## What is required
For this exercise, reproduce each entry below exactly, excluding pictures.

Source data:
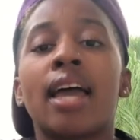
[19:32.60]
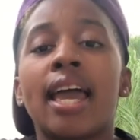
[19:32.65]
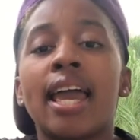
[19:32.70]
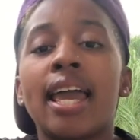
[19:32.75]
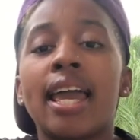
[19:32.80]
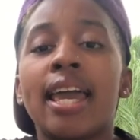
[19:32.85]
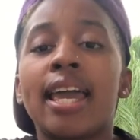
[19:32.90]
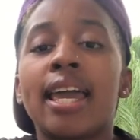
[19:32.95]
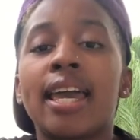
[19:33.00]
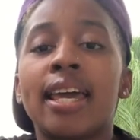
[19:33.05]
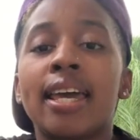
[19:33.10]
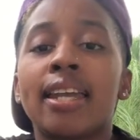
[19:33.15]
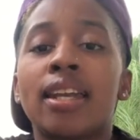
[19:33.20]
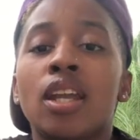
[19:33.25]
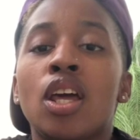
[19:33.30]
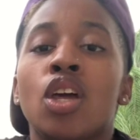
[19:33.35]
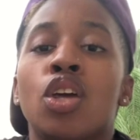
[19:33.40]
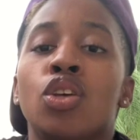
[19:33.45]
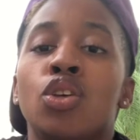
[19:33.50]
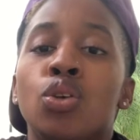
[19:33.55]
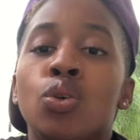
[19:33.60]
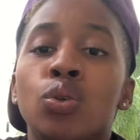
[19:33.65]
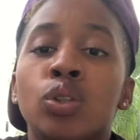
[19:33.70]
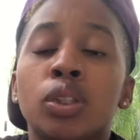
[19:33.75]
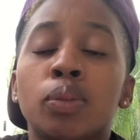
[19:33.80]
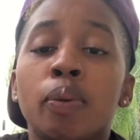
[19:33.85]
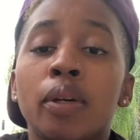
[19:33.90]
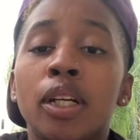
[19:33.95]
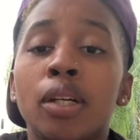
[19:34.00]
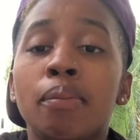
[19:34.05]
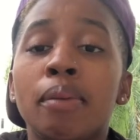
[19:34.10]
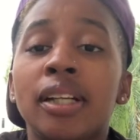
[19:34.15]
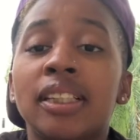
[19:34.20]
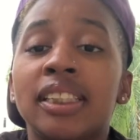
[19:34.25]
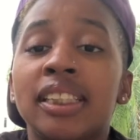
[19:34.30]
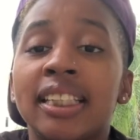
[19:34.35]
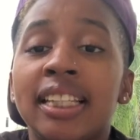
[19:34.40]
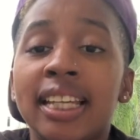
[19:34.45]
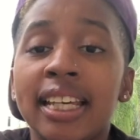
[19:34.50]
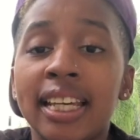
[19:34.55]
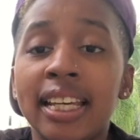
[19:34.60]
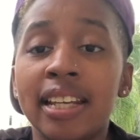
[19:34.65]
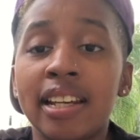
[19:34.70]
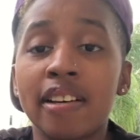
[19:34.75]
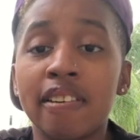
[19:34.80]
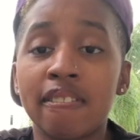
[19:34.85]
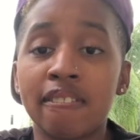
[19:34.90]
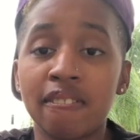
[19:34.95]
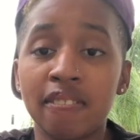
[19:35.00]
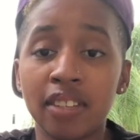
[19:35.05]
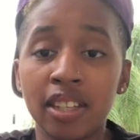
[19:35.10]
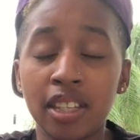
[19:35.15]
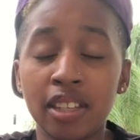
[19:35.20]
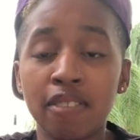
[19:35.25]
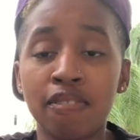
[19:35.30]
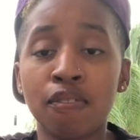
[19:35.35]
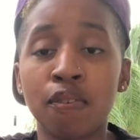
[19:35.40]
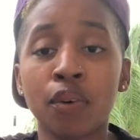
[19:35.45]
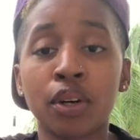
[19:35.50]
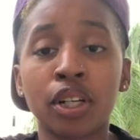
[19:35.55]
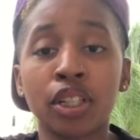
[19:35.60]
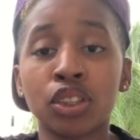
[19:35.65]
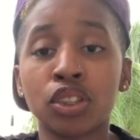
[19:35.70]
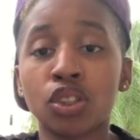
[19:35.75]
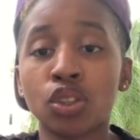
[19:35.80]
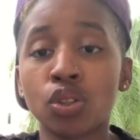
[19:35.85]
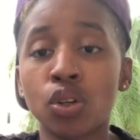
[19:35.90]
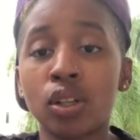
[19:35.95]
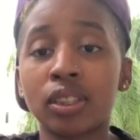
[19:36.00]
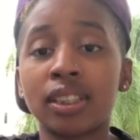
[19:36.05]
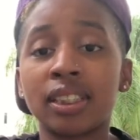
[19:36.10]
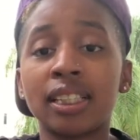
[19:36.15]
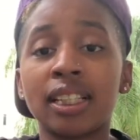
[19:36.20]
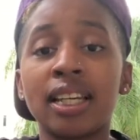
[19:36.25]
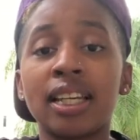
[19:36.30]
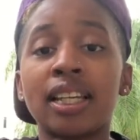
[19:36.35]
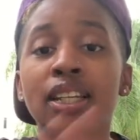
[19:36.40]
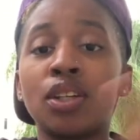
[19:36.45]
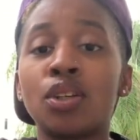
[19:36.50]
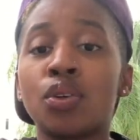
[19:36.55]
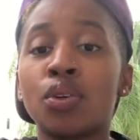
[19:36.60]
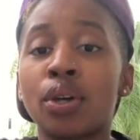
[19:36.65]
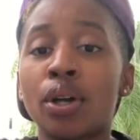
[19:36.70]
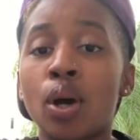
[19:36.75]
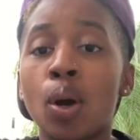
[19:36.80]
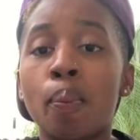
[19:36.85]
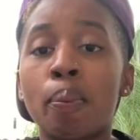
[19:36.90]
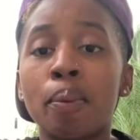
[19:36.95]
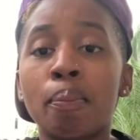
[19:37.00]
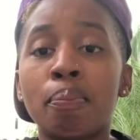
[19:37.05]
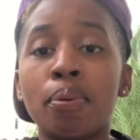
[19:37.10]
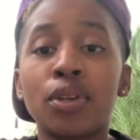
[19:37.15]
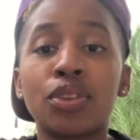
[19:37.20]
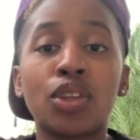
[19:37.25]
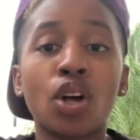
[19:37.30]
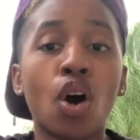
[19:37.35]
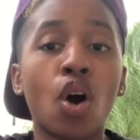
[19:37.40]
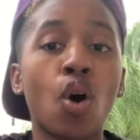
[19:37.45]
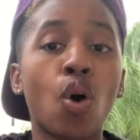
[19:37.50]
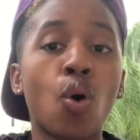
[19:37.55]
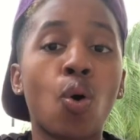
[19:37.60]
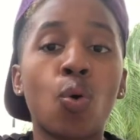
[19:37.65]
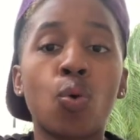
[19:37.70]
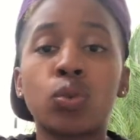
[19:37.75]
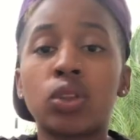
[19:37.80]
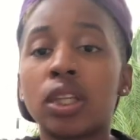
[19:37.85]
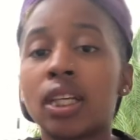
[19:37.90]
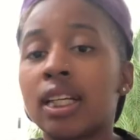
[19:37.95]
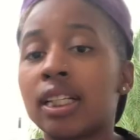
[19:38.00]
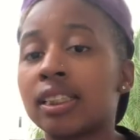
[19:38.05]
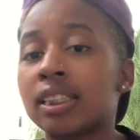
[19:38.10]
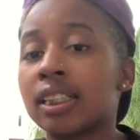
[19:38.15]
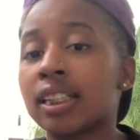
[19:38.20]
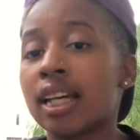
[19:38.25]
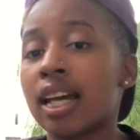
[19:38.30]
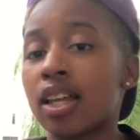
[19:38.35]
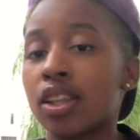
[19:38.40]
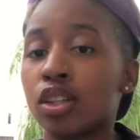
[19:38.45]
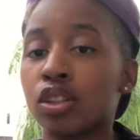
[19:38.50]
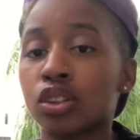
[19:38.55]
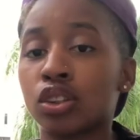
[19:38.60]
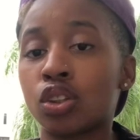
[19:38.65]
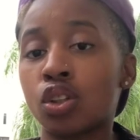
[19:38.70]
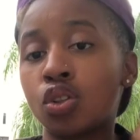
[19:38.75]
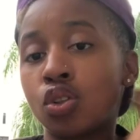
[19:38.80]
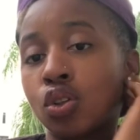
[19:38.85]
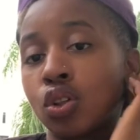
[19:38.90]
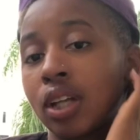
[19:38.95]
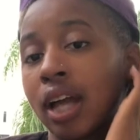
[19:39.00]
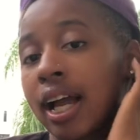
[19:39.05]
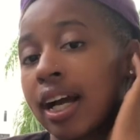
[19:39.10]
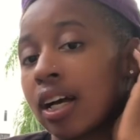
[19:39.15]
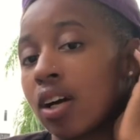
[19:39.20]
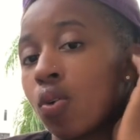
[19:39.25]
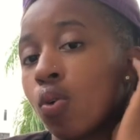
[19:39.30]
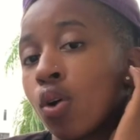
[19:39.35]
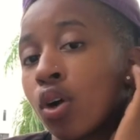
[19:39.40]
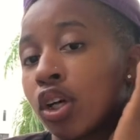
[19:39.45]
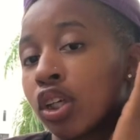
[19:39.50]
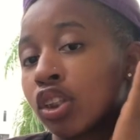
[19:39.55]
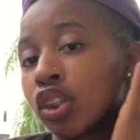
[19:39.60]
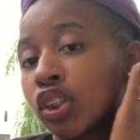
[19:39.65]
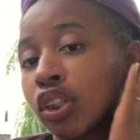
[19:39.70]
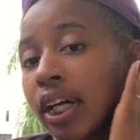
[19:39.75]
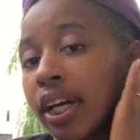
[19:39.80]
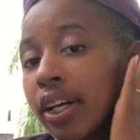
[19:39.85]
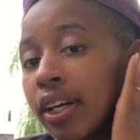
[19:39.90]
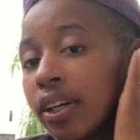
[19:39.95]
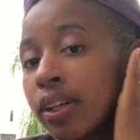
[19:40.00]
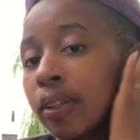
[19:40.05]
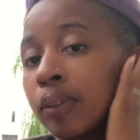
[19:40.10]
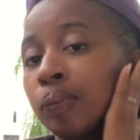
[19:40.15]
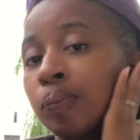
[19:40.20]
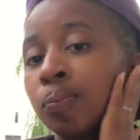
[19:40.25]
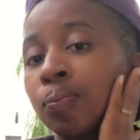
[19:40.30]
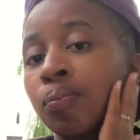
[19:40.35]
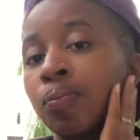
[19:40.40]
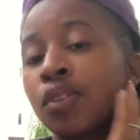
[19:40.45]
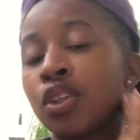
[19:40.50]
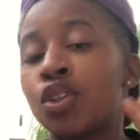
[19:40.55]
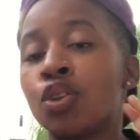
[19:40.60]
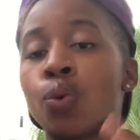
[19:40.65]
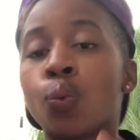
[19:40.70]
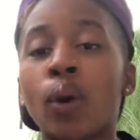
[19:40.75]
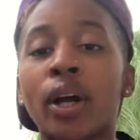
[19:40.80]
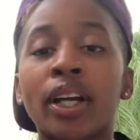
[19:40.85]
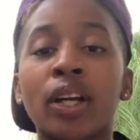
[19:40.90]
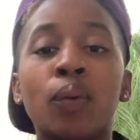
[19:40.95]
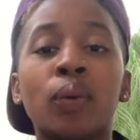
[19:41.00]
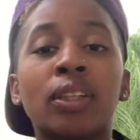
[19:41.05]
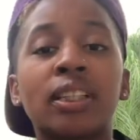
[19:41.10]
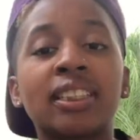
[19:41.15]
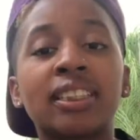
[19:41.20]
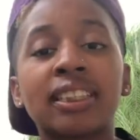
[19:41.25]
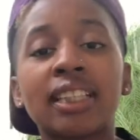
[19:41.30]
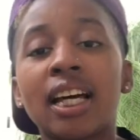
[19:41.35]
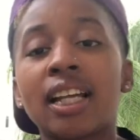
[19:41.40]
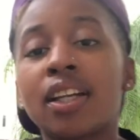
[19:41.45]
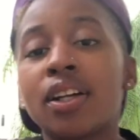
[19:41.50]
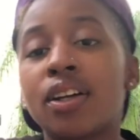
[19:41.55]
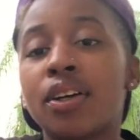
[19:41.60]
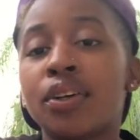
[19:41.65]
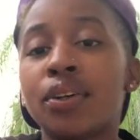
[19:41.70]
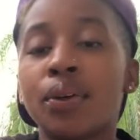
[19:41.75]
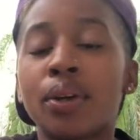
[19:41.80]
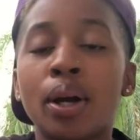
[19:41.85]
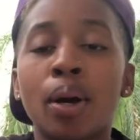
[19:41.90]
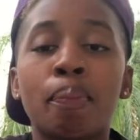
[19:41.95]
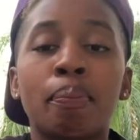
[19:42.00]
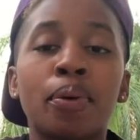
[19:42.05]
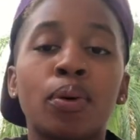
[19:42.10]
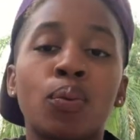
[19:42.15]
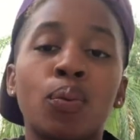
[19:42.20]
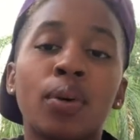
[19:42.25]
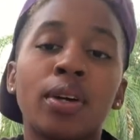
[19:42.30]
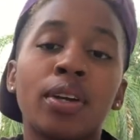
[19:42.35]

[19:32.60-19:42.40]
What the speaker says: And you just pretty much getting a fee for consulting. You're helping put the whole thing together. So you're like an orchestrator. You're working with the seller. You're helping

## Reply to the exercise
[19:32.60]
[19:32.65]
[19:32.70]
[19:32.75]
[19:32.80]
[19:32.85]
[19:32.90]
[19:32.95]
[19:33.00]
[19:33.05]
[19:33.10]
[19:33.15]
[19:33.20]
[19:33.25]
[19:33.30]
[19:33.35]
[19:33.40]
[19:33.45]
[19:33.50]
[19:33.55]
[19:33.60]
[19:33.65]
[19:33.70]
[19:33.75]
[19:33.80]
[19:33.85]
[19:33.90]
[19:33.95]
[19:34.00]
[19:34.05]
[19:34.10]
[19:34.15]
[19:34.20]
[19:34.25]
[19:34.30]
[19:34.35]
[19:34.40]
[19:34.45]
[19:34.50]
[19:34.55]
[19:34.60]
[19:34.65]
[19:34.70]
[19:34.75]
[19:34.80]
[19:34.85]
[19:34.90]
[19:34.95]
[19:35.00]
[19:35.05]
[19:35.10]
[19:35.15]
[19:35.20]
[19:35.25]
[19:35.30]
[19:35.35]
[19:35.40]
[19:35.45]
[19:35.50]
[19:35.55]
[19:35.60]
[19:35.65]
[19:35.70]
[19:35.75]
[19:35.80]
[19:35.85]
[19:35.90]
[19:35.95]
[19:36.00]
[19:36.05]
[19:36.10]
[19:36.15]
[19:36.20]
[19:36.25]
[19:36.30]
[19:36.35]
[19:36.40]
[19:36.45]
[19:36.50]
[19:36.55]
[19:36.60]
[19:36.65]
[19:36.70]
[19:36.75]
[19:36.80]
[19:36.85]
[19:36.90]
[19:36.95]
[19:37.00]
[19:37.05]
[19:37.10]
[19:37.15]
[19:37.20]
[19:37.25]
[19:37.30]
[19:37.35]
[19:37.40]
[19:37.45]
[19:37.50]
[19:37.55]
[19:37.60]
[19:37.65]
[19:37.70]
[19:37.75]
[19:37.80]
[19:37.85]
[19:37.90]
[19:37.95]
[19:38.00]
[19:38.05]
[19:38.10]
[19:38.15]
[19:38.20]
[19:38.25]
[19:38.30]
[19:38.35]
[19:38.40]
[19:38.45]
[19:38.50]
[19:38.55]
[19:38.60]
[19:38.65]
[19:38.70]
[19:38.75]
[19:38.80]
[19:38.85]
[19:38.90]
[19:38.95]
[19:39.00]
[19:39.05]
[19:39.10]
[19:39.15]
[19:39.20]
[19:39.25]
[19:39.30]
[19:39.35]
[19:39.40]
[19:39.45]
[19:39.50]
[19:39.55]
[19:39.60]
[19:39.65]
[19:39.70]
[19:39.75]
[19:39.80]
[19:39.85]
[19:39.90]
[19:39.95]
[19:40.00]
[19:40.05]
[19:40.10]
[19:40.15]
[19:40.20]
[19:40.25]
[19:40.30]
[19:40.35]
[19:40.40]
[19:40.45]
[19:40.50]
[19:40.55]
[19:40.60]
[19:40.65]
[19:40.70]
[19:40.75]
[19:40.80]
[19:40.85]
[19:40.90]
[19:40.95]
[19:41.00]
[19:41.05]
[19:41.10]
[19:41.15]
[19:41.20]
[19:41.25]
[19:41.30]
[19:41.35]
[19:41.40]
[19:41.45]
[19:41.50]
[19:41.55]
[19:41.60]
[19:41.65]
[19:41.70]
[19:41.75]
[19:41.80]
[19:41.85]
[19:41.90]
[19:41.95]
[19:42.00]
[19:42.05]
[19:42.10]
[19:42.15]
[19:42.20]
[19:42.25]
[19:42.30]
[19:42.35]

[19:32.60-19:42.40]
What the speaker says: And you just pretty much getting a fee for consulting. You're helping put the whole thing together. So you're like an orchestrator. You're working with the seller. You're helping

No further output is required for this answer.